Miranda leaves school for an extended period of time

When Miranda Sanchez, Lizzie's best friend, suddenly disappears from multiple episodes, we're constantly told she's visiting her family in Mexico City. While speculation began stirring about whether or not it was the star Lalaine's choice to leave, whatever the case, the way the series handled her departure was incredibly unrealistic. At no point could a 13-year-old just leave school to go on vacation for a long period of time without falling too far behind.

Additionally, throughout multiple episodes that aren't even in chronological order, the narrative continually changes, creating a vexing plot hole no one at the time understood. The early 2000s had a habit of putting too much on a pre-teen character's plate, while never acknowledging legality issues or the fact that all their extracurriculars and shenanigans could prevent them from meeting the school's curriculum.

If Miranda wasn't meant to return (and she didn't in the film), the writers should have given her the kind of closure that would allow audiences to know she'd be moving elsewhere. (That way, they wouldn't have to come up with crazy fan theories, like the one that suggests Miranda was never even real.) The way the narrative bounced around was a disservice to both the character and the story.
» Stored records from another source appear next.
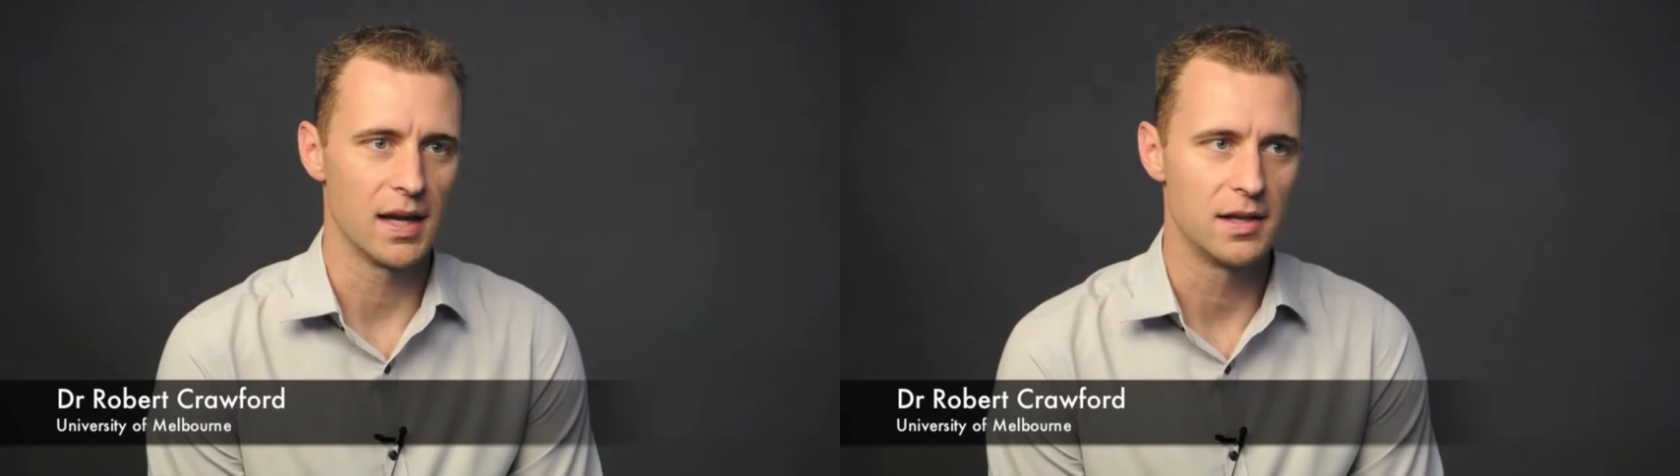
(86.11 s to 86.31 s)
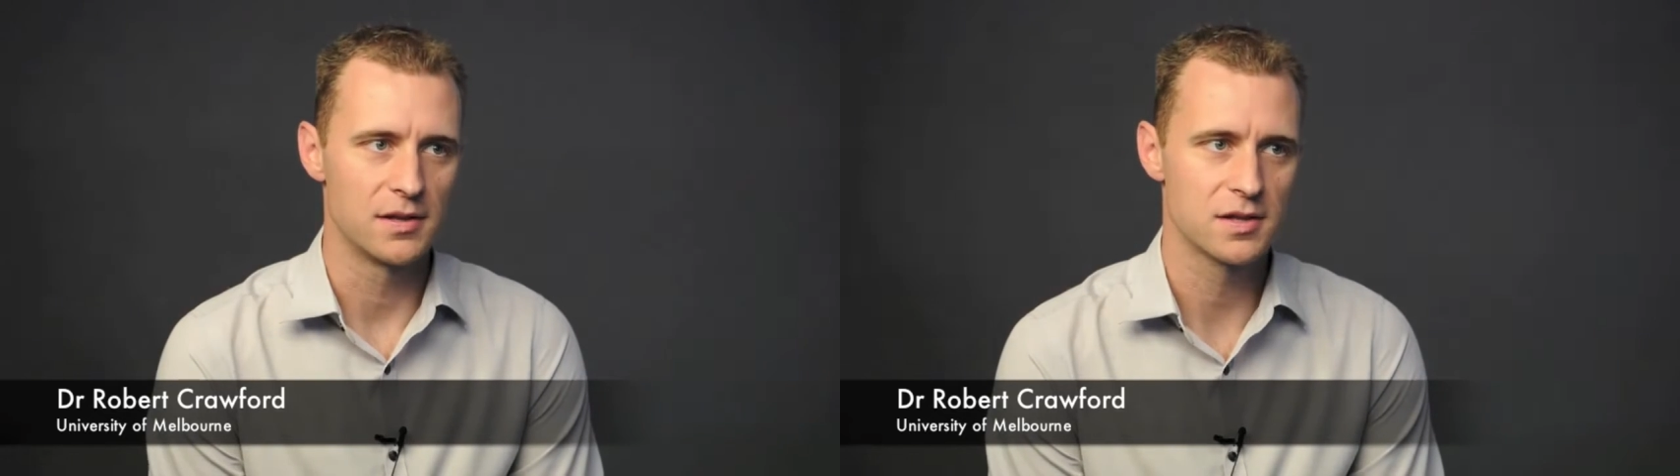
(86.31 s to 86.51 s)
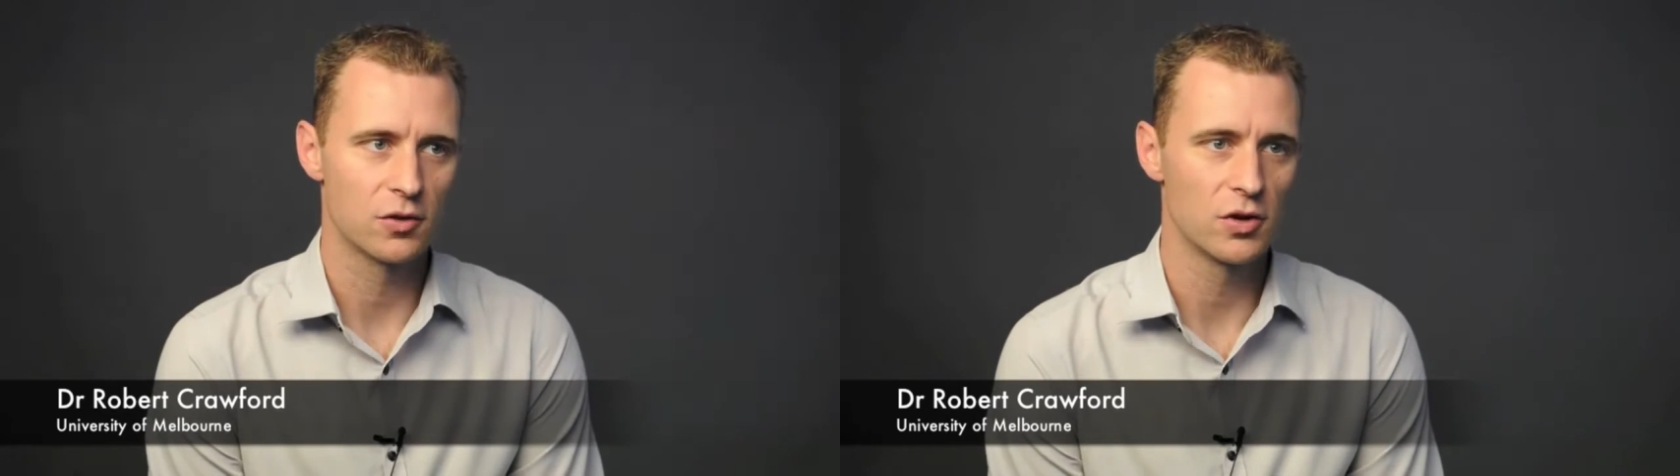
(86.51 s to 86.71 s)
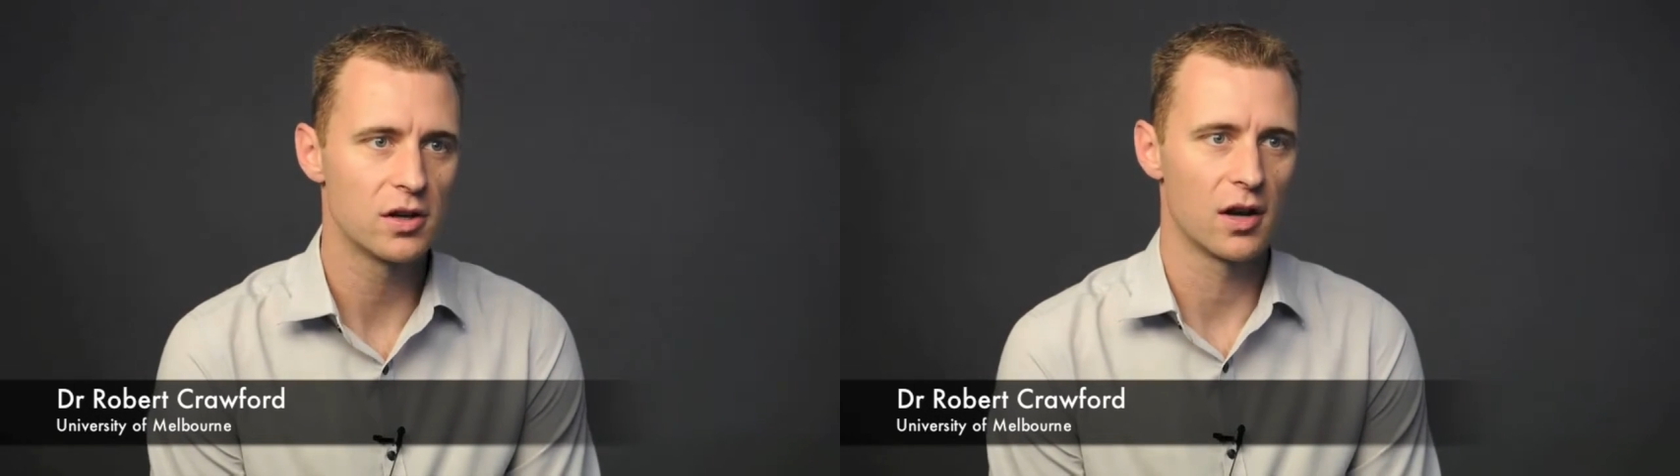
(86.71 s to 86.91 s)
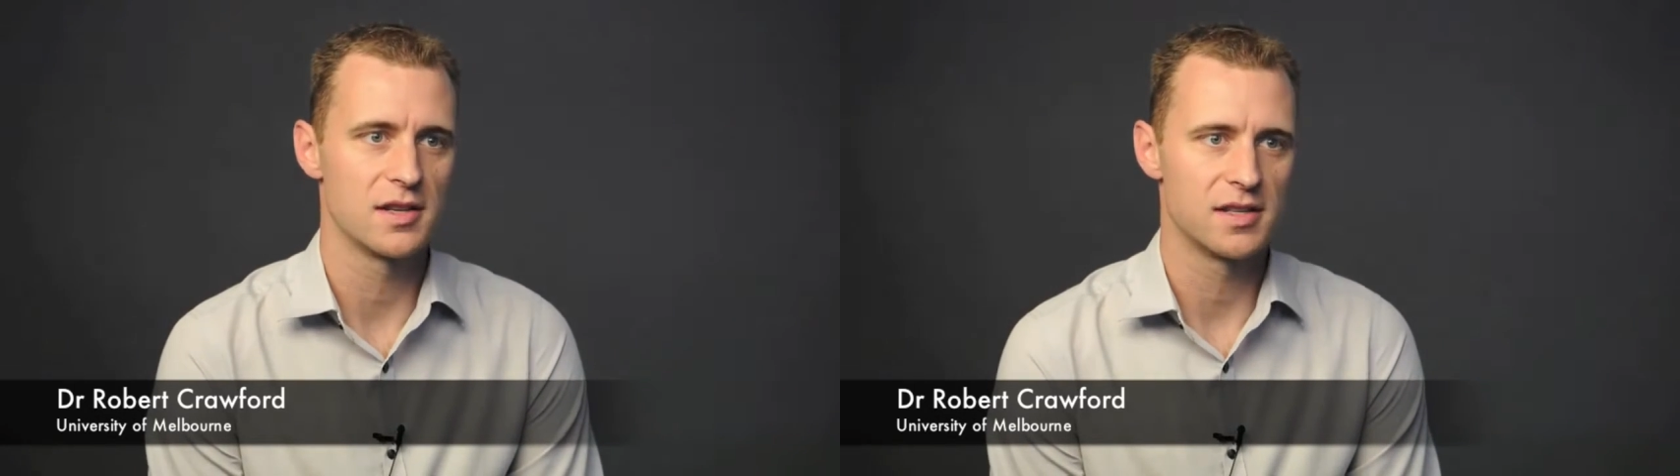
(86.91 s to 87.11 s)
is
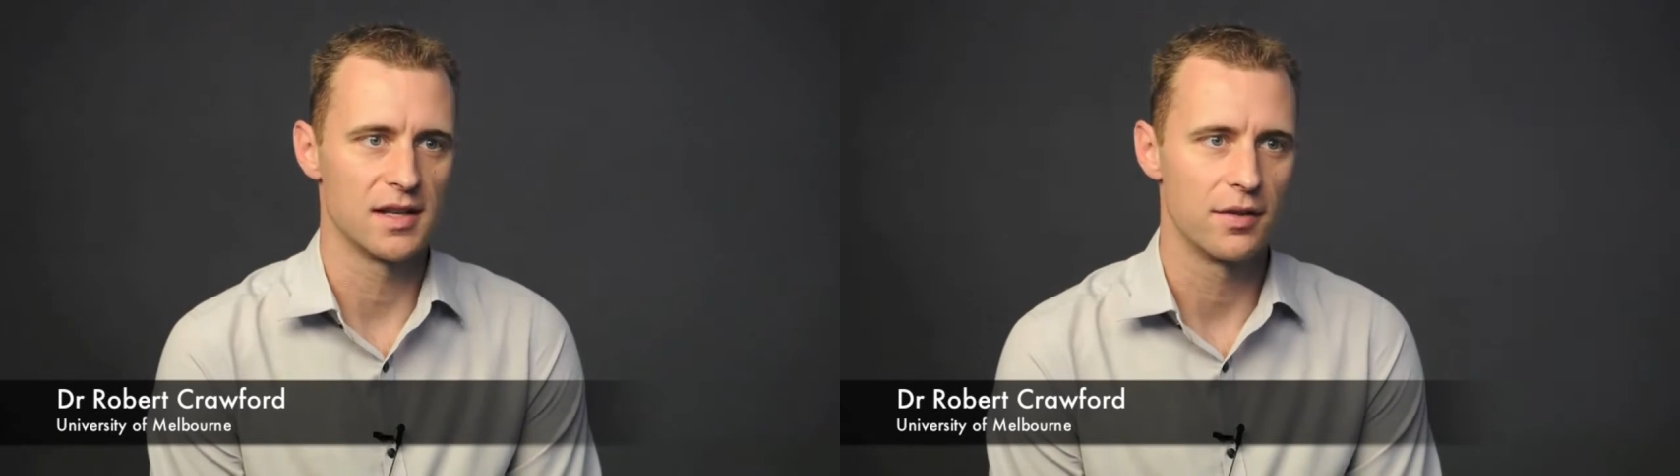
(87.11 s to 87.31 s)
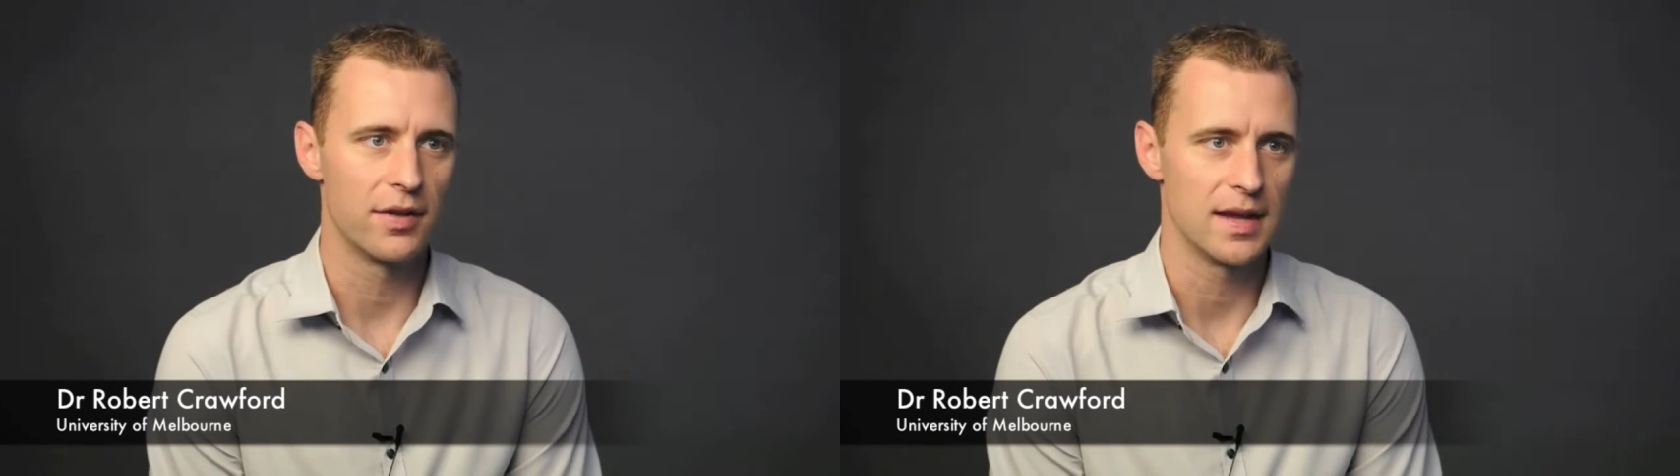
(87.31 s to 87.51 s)
scrutinising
While spending time with family is important, it's certainly questionable that a teen, and Miranda Sanchez especially, would choose a family trip over a once-in-a-lifetime opportunity to travel abroad with her friends.

Needing a bra shouldn't be questionable

One of the most iconic and oft-referenced episodes in "Lizzie McGuire" history is "Between a Rock and a Bra Place." Lizzie and Miranda start off by trying to disguise the fact that they need bras, only to have Lizzie scream about it when her mother keeps pressing her. While conversations surrounding feminine products are still somewhat taboo in mainstream media, especially in programs targeted toward younger audiences, the act of painting its subject matter as taboo is precisely what makes this storyline questionable. The bra issue itself isn't nearly as questionable as the episode's means of approaching it: It should have never been such a secretive issue that pre-teen girls would need bras.
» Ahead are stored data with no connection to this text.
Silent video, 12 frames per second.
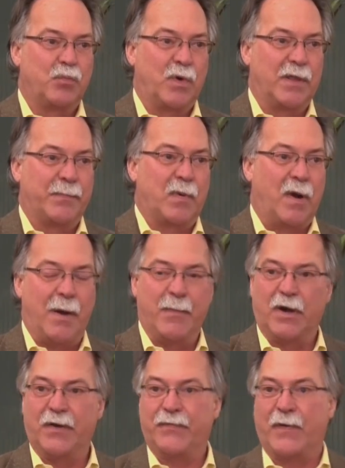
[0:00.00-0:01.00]
one of the
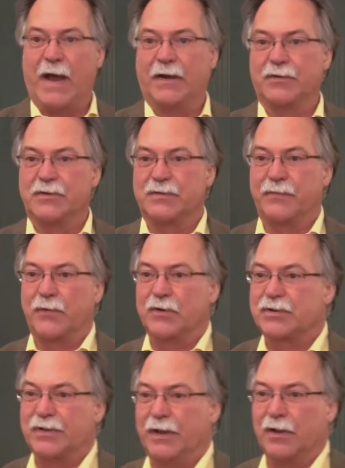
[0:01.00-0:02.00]
primary factors, the
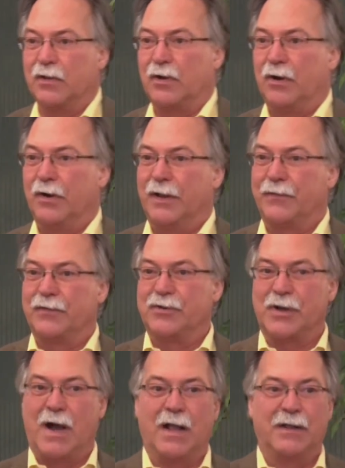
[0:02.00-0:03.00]
first thing you learn as a
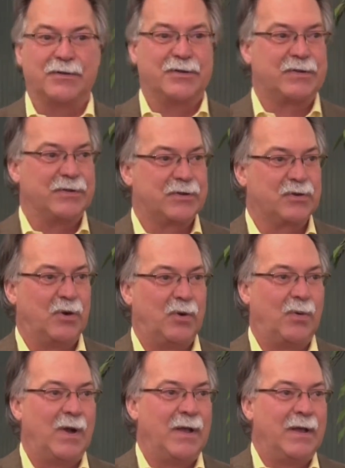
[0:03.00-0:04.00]
geologist in
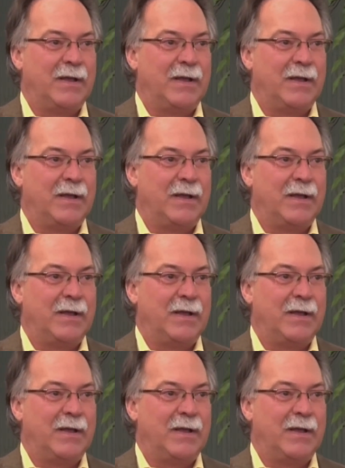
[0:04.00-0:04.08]
schoolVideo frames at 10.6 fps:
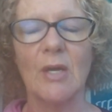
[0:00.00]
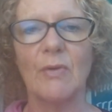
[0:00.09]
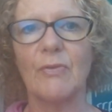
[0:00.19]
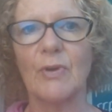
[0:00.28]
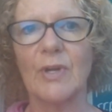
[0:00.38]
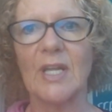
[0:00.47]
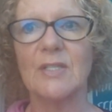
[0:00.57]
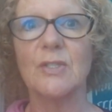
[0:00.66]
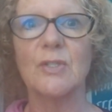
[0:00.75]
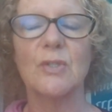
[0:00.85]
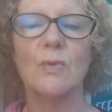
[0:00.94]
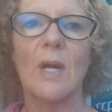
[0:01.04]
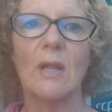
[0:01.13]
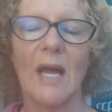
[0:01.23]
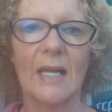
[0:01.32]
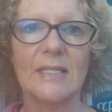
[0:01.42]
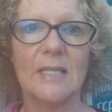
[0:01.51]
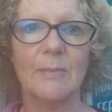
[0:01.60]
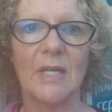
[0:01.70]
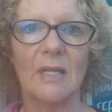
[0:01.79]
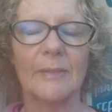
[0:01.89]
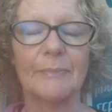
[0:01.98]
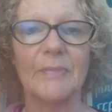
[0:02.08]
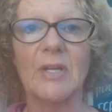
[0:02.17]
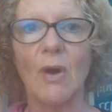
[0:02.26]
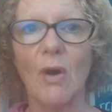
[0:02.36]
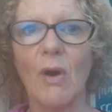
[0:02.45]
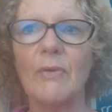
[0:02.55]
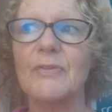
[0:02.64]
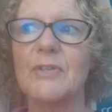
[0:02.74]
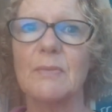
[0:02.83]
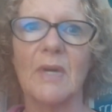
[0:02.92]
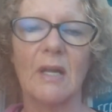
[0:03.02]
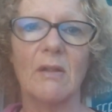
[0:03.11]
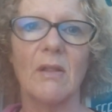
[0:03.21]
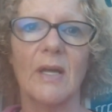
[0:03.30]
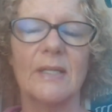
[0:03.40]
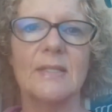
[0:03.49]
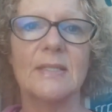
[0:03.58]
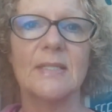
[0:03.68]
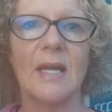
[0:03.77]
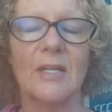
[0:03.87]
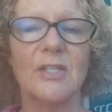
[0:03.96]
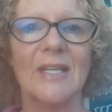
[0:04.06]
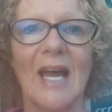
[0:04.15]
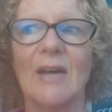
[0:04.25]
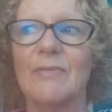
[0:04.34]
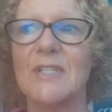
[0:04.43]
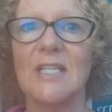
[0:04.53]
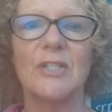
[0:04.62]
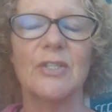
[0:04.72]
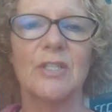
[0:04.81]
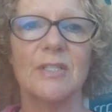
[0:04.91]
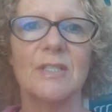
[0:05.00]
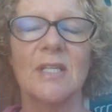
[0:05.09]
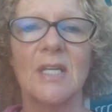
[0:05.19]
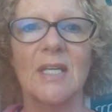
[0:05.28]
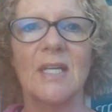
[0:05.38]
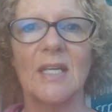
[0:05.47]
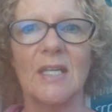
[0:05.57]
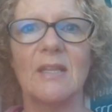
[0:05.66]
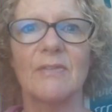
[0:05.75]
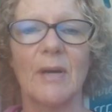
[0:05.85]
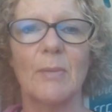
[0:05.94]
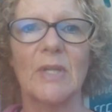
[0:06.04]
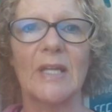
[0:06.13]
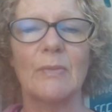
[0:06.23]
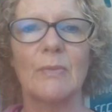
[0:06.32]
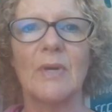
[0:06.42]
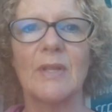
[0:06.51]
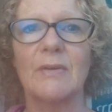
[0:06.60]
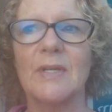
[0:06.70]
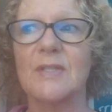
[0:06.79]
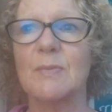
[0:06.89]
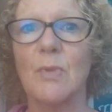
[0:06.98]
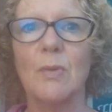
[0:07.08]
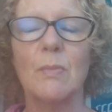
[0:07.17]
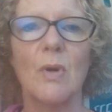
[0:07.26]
for kids to do well academically. And often my clients actually have teachers in the family, whether it's mum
Placing such awkward emphasis on a basic necessity contributes to the harmful narrative that women, especially young women, need to tread lightly around asking for what they want or need to get through everyday life. While a teen TV episode wouldn't necessarily include this type of arc in 2021, it's still a questionable part of the series that demands discussion today. Why aren't the moms aware of their daughters' developing needs in the first place? Where is Miranda's mom in the episode? Why does a bra determine whether a middle school girl is cool or not? There's literally a conversation about how Kate Sanders' popularity began the day she started wearing one. This episode really could have set a better example for young viewers.